The lovely Jenn Falik (check out her blog here; she also contributes to Saks Fifth Avenue's POV blog) took her Five Rules assignment so seriously, she actually told me in a Flywheel class (a cult of which I'm very much a part, thanks to Jenn) that she was mulling it over and wanted to ensure her rules weren't overlapping with anyone else's. So Jenn put a career spin on hers, which is apt, as hers is inspiring. In fact, when she announced she was moving to the 'burbs of Connecticut recently, gals came out of the woodwork asking if they could take over her morning show segments on all things fashion and beauty. If only it were that simple. I admire Jenn's self-made vocation and the hard work that went into it--this gal spent years straddling a full time gig at Alison Brod Public Relations and establishing herself as an on-air personality. She's also one of my favorite people and I'm deva that our lunch/coffee/Flywheel sessions are far less frequent since she moved out of the neighb. Here, her Five Rules for life, from a work perspective, in Jenn's words. Get schooled.
1. Be authentic.
It took me a long time to get to this place--I look back at decades spent as a people-pleaser and realize how far I have come. Like what you like, don’t like what you don’t like, and be honest (and okay) with who you are. There is always going to be someone who you think does what you love to do better than you--and they may. But the only thing in your control is that they aren’t you. And by trying to be them, you will inevitably dilute the one thing that will always make you succeed--authenticity.
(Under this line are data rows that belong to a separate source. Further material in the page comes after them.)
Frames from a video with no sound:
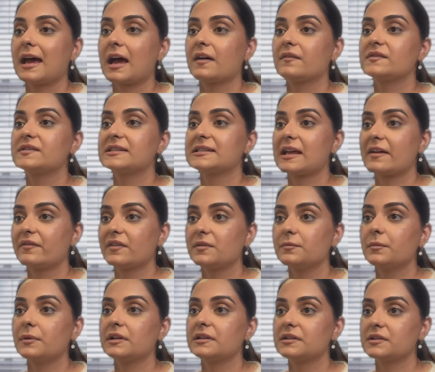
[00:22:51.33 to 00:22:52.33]
have
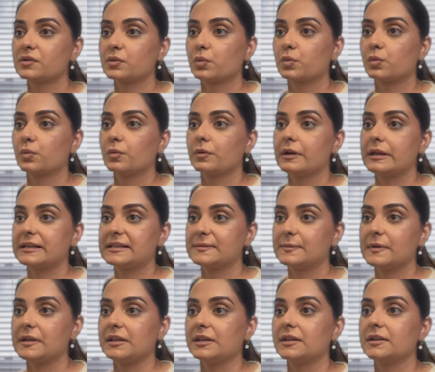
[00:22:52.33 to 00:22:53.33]
7 months
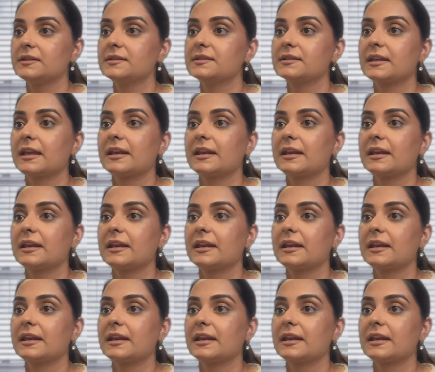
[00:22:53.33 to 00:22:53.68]
experience.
2. Be easy (to work with).
So many people are a pain in the a**. In my experience, the biggest divas (in the workplace, the grocery store, the green room) are the most insecure. Everyone wants to be around someone who makes life easier, and in turn, more pleasant. Being that person will get you more work, and more work means more opportunities to craft your own unique brand and hone your skills.
3. Have go-to outfits.
Often there is just way too much going on to take the time to piece together a great outfit. But what you wear, as superficial as it sounds, is who you are--at least to anyone you meet in person (or heck, Skype with for that matter) on any given day. Looking the way you want to look a key component in telling the world who you are- having a few go-to outfits for different occasions insures that you will never be too busy to present yourself perfectly.
4. Have a kid.
Okay--well maybe not a kid (unless you are ready for one, then by all means, don’t let me stop you.) But find something else major in your life that can offer perspective when you need it most. For a decade, my work was the center of my universe. If I didn’t accomplish everything I wanted to in a day, I would fall to pieces. Then, I had a kid. And I realized that if I didn’t get through my 10 page to-do list, or a segment got cancelled after I spent weeks pulling it together, or some other girl got a gig I was pitching, life would go on. And that life would include Play-doh and snacks. Which is sometimes just as nice as getting invoices out and professional hair and makeup.
Read Andrea Lavinthal's Five Rules
5. Connect good people.
In business, as in life, who you know is, well, (almost) everything. When you know really great people, but they don’t know each other, and you think they should know each other, introduce them. Don’t hoard your contacts. Bringing good people together isn’t going to make you irrelevant (like that old middle school fear of your two best friends becoming best friends and not inviting you to the sleepover party), it is going to make you essential. Don’t hoard your contacts. But do protect them. Hence the whole “good” adjective in the first sentence.